_Problem to work on_
Below are some records. Retype exactly the lines from the one containing "[00:00:01.00]" through the one containing "[00:00:02.68]", both included, skipping every picture.

_Given records_
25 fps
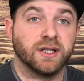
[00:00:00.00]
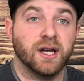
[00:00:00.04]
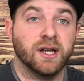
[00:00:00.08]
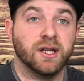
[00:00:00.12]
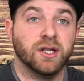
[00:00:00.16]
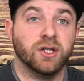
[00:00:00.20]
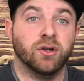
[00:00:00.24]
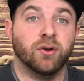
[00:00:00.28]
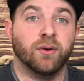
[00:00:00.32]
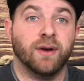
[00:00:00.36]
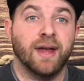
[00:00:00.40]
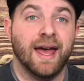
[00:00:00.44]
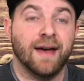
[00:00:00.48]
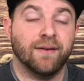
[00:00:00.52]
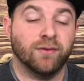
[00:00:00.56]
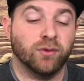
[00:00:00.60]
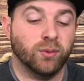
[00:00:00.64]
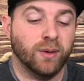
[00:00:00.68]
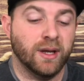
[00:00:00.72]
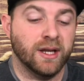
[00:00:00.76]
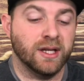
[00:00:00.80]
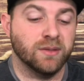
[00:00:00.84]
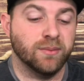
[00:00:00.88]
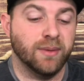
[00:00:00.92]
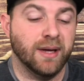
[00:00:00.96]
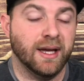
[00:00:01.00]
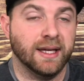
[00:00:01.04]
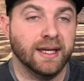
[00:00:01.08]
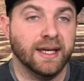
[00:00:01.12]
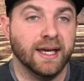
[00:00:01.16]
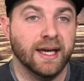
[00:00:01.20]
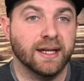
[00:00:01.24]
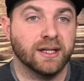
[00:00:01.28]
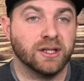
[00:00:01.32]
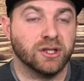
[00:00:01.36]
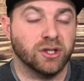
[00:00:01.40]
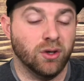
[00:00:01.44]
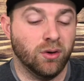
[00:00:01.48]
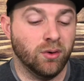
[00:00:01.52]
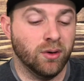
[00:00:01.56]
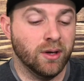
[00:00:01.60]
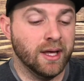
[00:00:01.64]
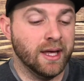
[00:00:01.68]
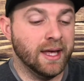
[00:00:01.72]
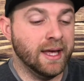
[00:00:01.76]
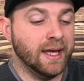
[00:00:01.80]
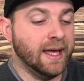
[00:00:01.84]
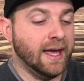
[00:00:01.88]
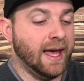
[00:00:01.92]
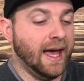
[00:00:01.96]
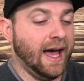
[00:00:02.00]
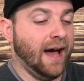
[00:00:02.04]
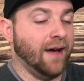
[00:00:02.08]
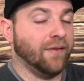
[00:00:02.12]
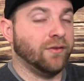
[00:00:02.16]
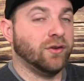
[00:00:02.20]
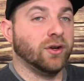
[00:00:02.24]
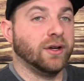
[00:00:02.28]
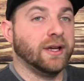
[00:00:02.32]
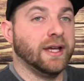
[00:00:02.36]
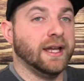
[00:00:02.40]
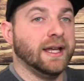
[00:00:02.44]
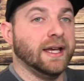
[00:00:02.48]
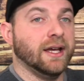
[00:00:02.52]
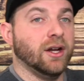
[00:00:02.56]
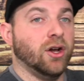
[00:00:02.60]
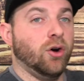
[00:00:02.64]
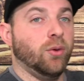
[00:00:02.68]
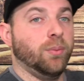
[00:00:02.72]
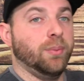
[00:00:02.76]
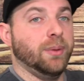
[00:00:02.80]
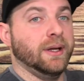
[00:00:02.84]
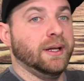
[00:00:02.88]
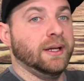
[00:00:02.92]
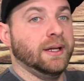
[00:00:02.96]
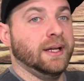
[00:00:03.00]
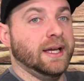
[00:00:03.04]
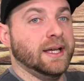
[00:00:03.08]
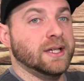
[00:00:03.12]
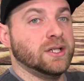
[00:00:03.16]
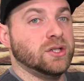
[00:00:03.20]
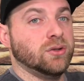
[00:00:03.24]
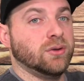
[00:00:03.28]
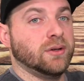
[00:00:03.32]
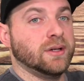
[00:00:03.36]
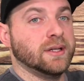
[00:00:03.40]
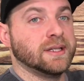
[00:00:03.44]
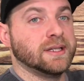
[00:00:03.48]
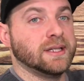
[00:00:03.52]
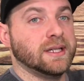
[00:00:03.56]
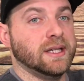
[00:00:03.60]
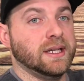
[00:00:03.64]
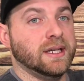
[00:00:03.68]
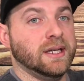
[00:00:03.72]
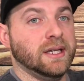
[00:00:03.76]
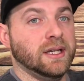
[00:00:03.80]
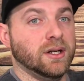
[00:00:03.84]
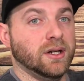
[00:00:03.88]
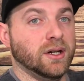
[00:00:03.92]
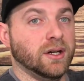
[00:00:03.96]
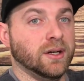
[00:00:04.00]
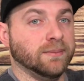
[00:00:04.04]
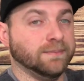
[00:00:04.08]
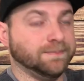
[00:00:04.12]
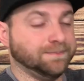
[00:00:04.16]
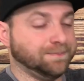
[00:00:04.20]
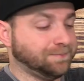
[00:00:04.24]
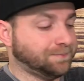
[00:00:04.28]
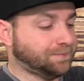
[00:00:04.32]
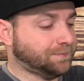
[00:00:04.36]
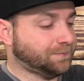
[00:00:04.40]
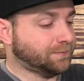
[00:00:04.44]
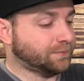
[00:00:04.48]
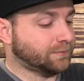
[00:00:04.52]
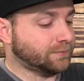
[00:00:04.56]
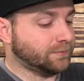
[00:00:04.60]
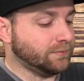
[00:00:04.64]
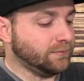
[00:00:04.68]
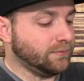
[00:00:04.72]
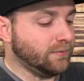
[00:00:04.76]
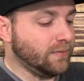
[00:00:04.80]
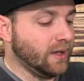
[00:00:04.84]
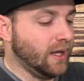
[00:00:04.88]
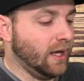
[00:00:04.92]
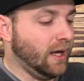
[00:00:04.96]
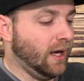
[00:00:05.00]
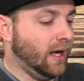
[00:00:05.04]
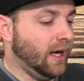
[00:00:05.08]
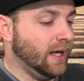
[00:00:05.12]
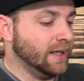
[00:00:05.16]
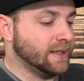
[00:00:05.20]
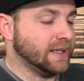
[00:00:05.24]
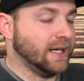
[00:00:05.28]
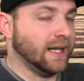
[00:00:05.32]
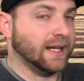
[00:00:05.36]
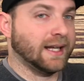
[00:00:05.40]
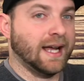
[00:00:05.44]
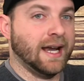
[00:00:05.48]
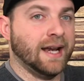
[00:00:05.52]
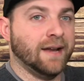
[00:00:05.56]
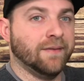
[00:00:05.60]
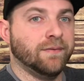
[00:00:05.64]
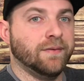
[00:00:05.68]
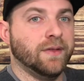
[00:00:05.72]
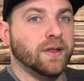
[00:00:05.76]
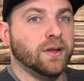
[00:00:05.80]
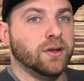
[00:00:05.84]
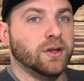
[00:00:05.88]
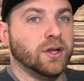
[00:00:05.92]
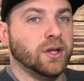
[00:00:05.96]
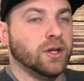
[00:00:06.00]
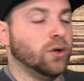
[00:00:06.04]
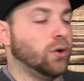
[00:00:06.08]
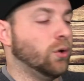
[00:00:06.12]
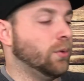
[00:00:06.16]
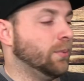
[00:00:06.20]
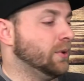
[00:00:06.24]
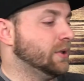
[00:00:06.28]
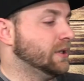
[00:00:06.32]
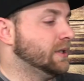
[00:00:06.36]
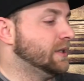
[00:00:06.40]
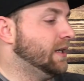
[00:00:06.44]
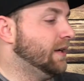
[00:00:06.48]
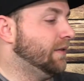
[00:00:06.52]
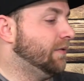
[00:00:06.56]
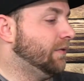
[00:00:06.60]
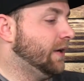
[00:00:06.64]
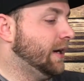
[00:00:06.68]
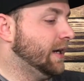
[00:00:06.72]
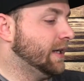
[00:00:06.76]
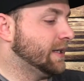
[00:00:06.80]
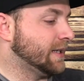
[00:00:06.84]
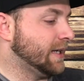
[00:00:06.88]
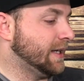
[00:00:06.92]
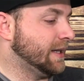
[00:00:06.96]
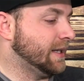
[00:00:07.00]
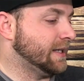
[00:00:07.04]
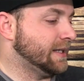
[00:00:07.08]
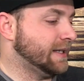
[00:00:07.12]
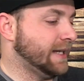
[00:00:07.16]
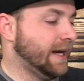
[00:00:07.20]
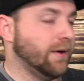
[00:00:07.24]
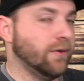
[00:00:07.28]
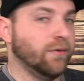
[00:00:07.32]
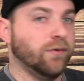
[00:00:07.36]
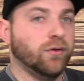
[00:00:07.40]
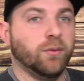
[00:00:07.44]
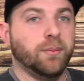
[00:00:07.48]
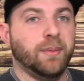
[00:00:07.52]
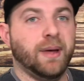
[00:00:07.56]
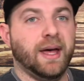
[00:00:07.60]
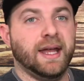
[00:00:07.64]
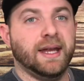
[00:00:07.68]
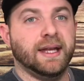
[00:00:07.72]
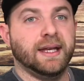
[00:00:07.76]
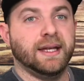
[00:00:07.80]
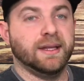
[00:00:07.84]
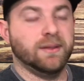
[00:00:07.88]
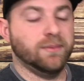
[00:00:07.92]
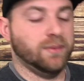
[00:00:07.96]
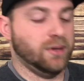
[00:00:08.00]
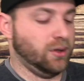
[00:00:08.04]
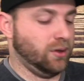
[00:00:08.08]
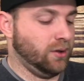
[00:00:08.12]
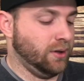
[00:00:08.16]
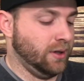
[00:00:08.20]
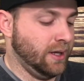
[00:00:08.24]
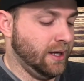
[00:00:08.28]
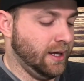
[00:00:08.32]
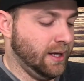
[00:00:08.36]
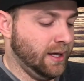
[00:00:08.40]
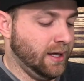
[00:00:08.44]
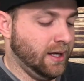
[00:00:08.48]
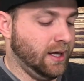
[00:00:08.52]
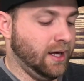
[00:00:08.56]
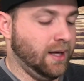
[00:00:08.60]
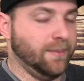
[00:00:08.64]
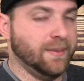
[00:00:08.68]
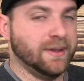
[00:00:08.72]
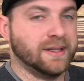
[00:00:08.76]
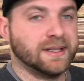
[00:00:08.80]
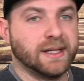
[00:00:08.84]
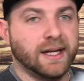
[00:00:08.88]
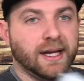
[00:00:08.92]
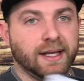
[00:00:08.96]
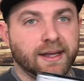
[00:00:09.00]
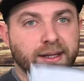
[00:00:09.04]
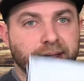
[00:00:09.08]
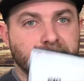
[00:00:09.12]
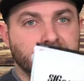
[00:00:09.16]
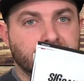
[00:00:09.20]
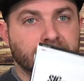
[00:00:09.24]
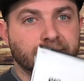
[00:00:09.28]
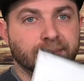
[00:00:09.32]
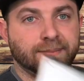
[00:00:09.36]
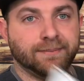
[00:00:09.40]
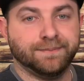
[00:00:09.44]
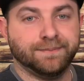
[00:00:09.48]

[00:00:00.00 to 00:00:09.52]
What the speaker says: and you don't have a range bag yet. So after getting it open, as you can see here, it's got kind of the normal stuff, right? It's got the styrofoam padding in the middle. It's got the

_Result of the exercise_
[00:00:01.00]
[00:00:01.04]
[00:00:01.08]
[00:00:01.12]
[00:00:01.16]
[00:00:01.20]
[00:00:01.24]
[00:00:01.28]
[00:00:01.32]
[00:00:01.36]
[00:00:01.40]
[00:00:01.44]
[00:00:01.48]
[00:00:01.52]
[00:00:01.56]
[00:00:01.60]
[00:00:01.64]
[00:00:01.68]
[00:00:01.72]
[00:00:01.76]
[00:00:01.80]
[00:00:01.84]
[00:00:01.88]
[00:00:01.92]
[00:00:01.96]
[00:00:02.00]
[00:00:02.04]
[00:00:02.08]
[00:00:02.12]
[00:00:02.16]
[00:00:02.20]
[00:00:02.24]
[00:00:02.28]
[00:00:02.32]
[00:00:02.36]
[00:00:02.40]
[00:00:02.44]
[00:00:02.48]
[00:00:02.52]
[00:00:02.56]
[00:00:02.60]
[00:00:02.64]
[00:00:02.68]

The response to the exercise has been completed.